The Execution-driven Innovator
Execution-driven innovators are super practical.
Their process is simple.
First, they look for some profitable problems in the society. Then, sift through a mass of possible solutions to these problems.
Their goal at this stage is to choose from what is out there. During this selection phase, they reject most of the existing solutions. Settling for one that is feasible.
The final lap is what they do better than anyone else. They get so many people to use and depend on this solution. Forever.
A living example is the richest black man in the world, Aliko Dangote.
2) The Regular Entrepreneur
This is the most popular type.
Regular entrepreneurs run undifferentiated businesses.
Business for them is an avenue to make quick money.
Solving specific problems for society is not their bit.
The innovators and inventors can go ahead and deal.
Regular entrepreneurs are of two types. One is the imitator entrepreneur. The other is the bureaucratic entrepreneur.
The Imitator
Imitators have less mental stress. They copy what already works for others to the last detail, bringing zero original ideas to any business venture.
Sadly, most new entrepreneurs in Nigeria are imitators.
Perhaps this stems from a failed education system. A system where passing an exam depends on the ability to copy professors’ ideas word-for-word, the popular garbage in and garbage out.
In such a system, to explore contrary ideas is to court an “F” grade.
Many with this thought process go on to start businesses, doing what they know best – Imitating!
There are more examples of the imitator types than any other type.
Supermarkets springing up everywhere like weeds. Importers of cheap products from China. Friends selling undifferentiated commodities on their Whatsapp status.
The competition in this class is super crazy.
To keep up, most new entrepreneurs of this type use dodgy practices. Going from problem solvers to common criminals.
The Bureaucrat
Bureaucrats believe that “what worked in the past will work in the future.”
A bureaucrat’s only worry is how stable an industry is.
Opportunities with too much risk are no-go areas.
What matters to bureaucrats is a steady return on investment. Nothing else.
This is the regular path for some new entrepreneurs with a little money to their name.
The focus here is to grow wealth little by little.
Problem solving is not what they worry about.
Examples are plenty.
Vendors or contractors to large corporations. Traders in organized markets like Alaba. Franchisees (people running a business under a successful brand name). Major distributors for FMCG companies. Salary earners investing in mutual funds and treasury bills. Rural and semi-urban farmers using basic farming tools.
3) The Inventor Entrepreneur
Inventors who go on to become successful business owners are rare.
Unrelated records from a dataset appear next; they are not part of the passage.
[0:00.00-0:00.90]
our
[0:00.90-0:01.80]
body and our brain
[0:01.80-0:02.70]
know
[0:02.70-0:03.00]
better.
Jeff Bezos, one of the wealthiest entrepreneurs in the world, is a perfect example of an innovator.
According to a Harvard article, Bezos has forty-six (46) patents to his name.
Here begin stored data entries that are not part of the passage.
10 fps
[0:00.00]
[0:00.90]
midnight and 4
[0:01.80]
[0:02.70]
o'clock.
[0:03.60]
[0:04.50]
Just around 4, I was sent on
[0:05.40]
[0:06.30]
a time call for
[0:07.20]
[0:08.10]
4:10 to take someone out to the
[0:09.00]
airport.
And some of his qualities are rare in any new entrepreneur in Nigeria.
Bottom Line
So, you know the types.
What type of entrepreneur should you be? Pretty simple.
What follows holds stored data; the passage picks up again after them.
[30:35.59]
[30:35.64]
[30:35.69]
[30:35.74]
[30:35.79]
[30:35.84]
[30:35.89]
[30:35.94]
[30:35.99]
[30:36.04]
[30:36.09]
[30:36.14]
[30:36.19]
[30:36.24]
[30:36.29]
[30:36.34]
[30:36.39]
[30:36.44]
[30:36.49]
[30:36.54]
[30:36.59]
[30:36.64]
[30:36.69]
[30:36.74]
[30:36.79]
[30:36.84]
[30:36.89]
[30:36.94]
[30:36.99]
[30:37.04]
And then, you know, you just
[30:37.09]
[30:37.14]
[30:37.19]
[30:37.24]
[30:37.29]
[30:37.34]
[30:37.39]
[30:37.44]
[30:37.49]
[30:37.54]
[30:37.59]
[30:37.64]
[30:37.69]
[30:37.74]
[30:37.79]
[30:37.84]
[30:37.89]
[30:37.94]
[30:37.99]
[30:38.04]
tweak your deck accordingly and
It depends on several factors. Your education, experience, network, and capital base are topping the list.
What I think?
You can’t go wrong or broke as a specialist entrepreneur if you’re young.
Just choose a sector you can master in a few years. Then let the 10,000-hour rule do the magic.
Have you made the wrong choice?
Is your entrepreneur type not helping you grow your business?
Unlike your genotype that is set at birth, you can change your choice today.
A famous Chinese proverb says, “The best time to plant a tree was 20 years ago. The second best time is now.”